大きな大地の時間に比べれば、人の一生はあっという間にすぎてしまう一瞬です。
それだからこそ慈しむべき一瞬なのだ、と感じます。
星野さんに向かってたくさんの人たちが旅をしてくる。そしてたくさんの人たちが通り過ぎていく。
その一瞬の出会いを星野さんは慈しむ。


星野さんの文章の透明さ。
あたたかい、という一言では片付けたくない独特のあの静けさ、しんと静まり、でも満ち足りてくる感じ、
それは一瞬を大切にする人だからかもしれません。
・・・意識してそんな文章を書こう、と思っても書けないのではないかしら。
実際、星野さんの文章にどんな特徴があるか、と考えてもわからないのです。普通の文章だと思います。
だけど、普通に書かれた文章からにじみ出てくるものがあるのです。不思議です。
文は人なり、ほんとにそう思います。
きっと意識しなくてもちゃんとその人となりを表している。そんなふうに思います。


印象に残る場面があります。(たくさんある中の特に)
星野さんと友人が川のほとりのすわっていると、クマの親子が近づいてくるのが見えます。
もはや逃げるには手遅れの距離。
じっとすわっていると、何を思ったかクマは、星野さんたちと少し離れた川べりにすわり、しばらくそうしています。
そして、やがて去っていくのですが、
その間、対岸からだれかが見ていたとしたら、二人の人と二匹のクマが並んですわっている図に見えただろう、というのです。
不思議にのどかな(?)光景ですが、人二人には表に出さないけれどものすごい緊張感があったはずです。
だけど、この部分を読んでいるとふっと不思議な感覚に陥るのです。
その緊張感さえも遠く離れて、クマと人間との間にある不分立の協定のようなもの、
決して犯すはずがないある種の信頼のもとのぎりぎりのバランス、
そして不思議な相互理解のようなものを感じ、
なんだか感動してしまうのです。
クマも人も、ともに悠久の時間の中に宿る一瞬の生命という点で、ともに等しい存在なのだ、と感じて。

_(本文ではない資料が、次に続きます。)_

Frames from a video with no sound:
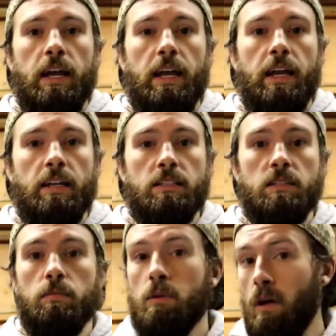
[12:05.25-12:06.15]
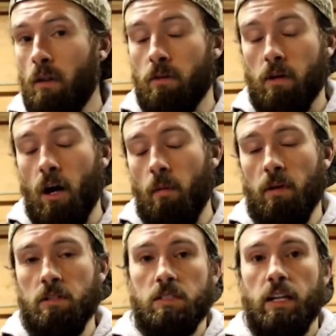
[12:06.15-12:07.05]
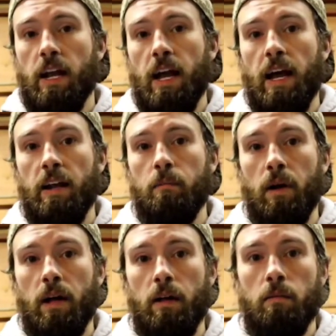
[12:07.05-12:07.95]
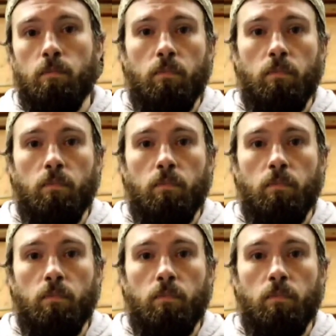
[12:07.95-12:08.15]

and some other comments that I had in my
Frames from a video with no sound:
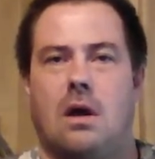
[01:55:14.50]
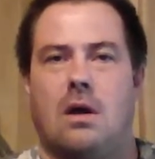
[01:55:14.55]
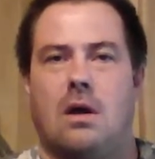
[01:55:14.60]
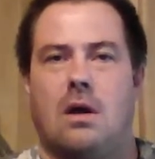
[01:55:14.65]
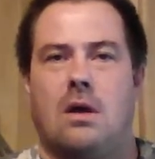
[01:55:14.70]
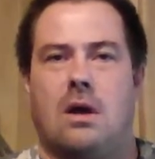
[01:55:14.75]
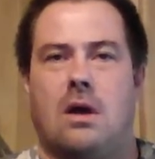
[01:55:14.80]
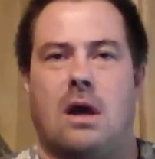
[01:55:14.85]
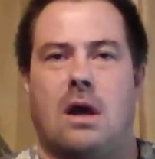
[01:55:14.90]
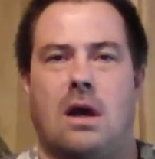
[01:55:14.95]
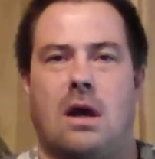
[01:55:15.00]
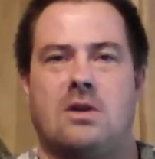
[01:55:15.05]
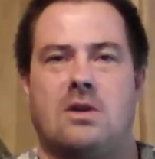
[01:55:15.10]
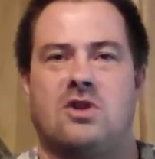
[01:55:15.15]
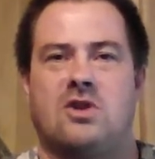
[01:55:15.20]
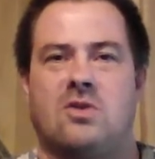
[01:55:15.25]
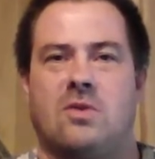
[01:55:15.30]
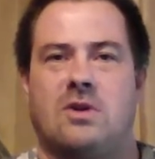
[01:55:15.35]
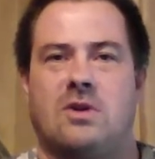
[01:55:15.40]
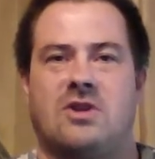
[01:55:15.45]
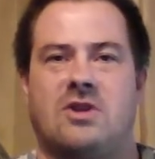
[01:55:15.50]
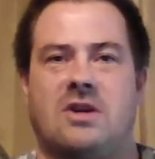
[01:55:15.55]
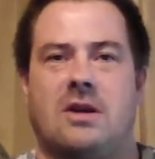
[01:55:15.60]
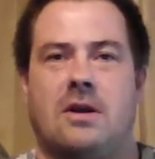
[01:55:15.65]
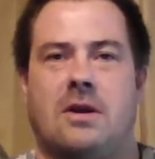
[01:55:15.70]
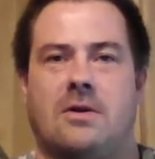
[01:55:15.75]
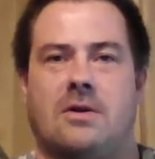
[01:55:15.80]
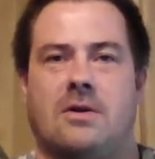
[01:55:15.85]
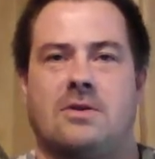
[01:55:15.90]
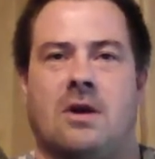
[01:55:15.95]
you had to switch
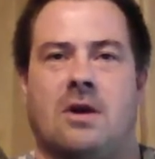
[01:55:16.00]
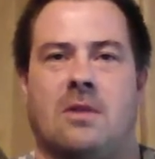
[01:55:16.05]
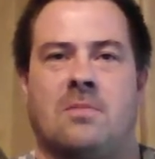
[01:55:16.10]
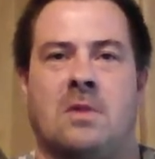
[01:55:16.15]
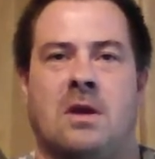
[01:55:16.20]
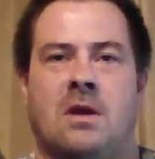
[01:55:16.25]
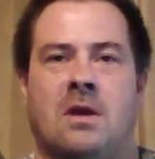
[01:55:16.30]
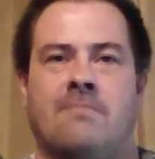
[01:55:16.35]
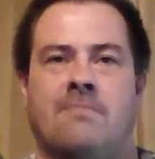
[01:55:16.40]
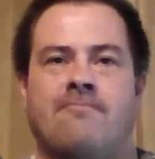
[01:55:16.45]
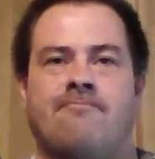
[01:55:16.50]
gears on me.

自然発火から起こる山火事がアラスカの森の多様性を作り出していること。
もし山火事がなければ、あっというまにトウヒという単一の植物の森になってしまう。
山火事のあとの植生により多様な植物がしげり、ムースなどに適した森になるのだそうです。
自然ってすごい。
自分を燃やして生まれ変わる森の姿を思い浮かべて、それこそ膨大な年月をかけた再生にことばもありません。


アラスカの原住民に対するアメリカの同化政策により文化の核である言語が失われつつあること。
言語が文化の核であること、文化喪失は自信の喪失でもあること、すでに自分たちの言葉を知らない子どもたち・・・
取り返しのつかない犯罪のように思いました。


星野さんはアラスカにあこがれ、この地にやってきて、とどまりました。
この本では、とうとう土地を買い、家を作ります。とどまる旅人から、根をおろした住人になったのです。
そして、そこから星野さんは新たな旅を始めます。


たくさんの忘れたくない言葉たち。だけど、そういいながら、わたしはきっと忘れてしまう。
でもこの本を読みながら感じた、心がしんとしずまり、ゆっくりと豊かに満たされてくる感じは忘れません。
そして、再読するたびに、星野さんの言葉に静かに耳を傾け、何度でも考えてみるのです。
夕暮れ、遠いアラスカの原野の焚き火、空に舞う火の粉を見ているような思いで。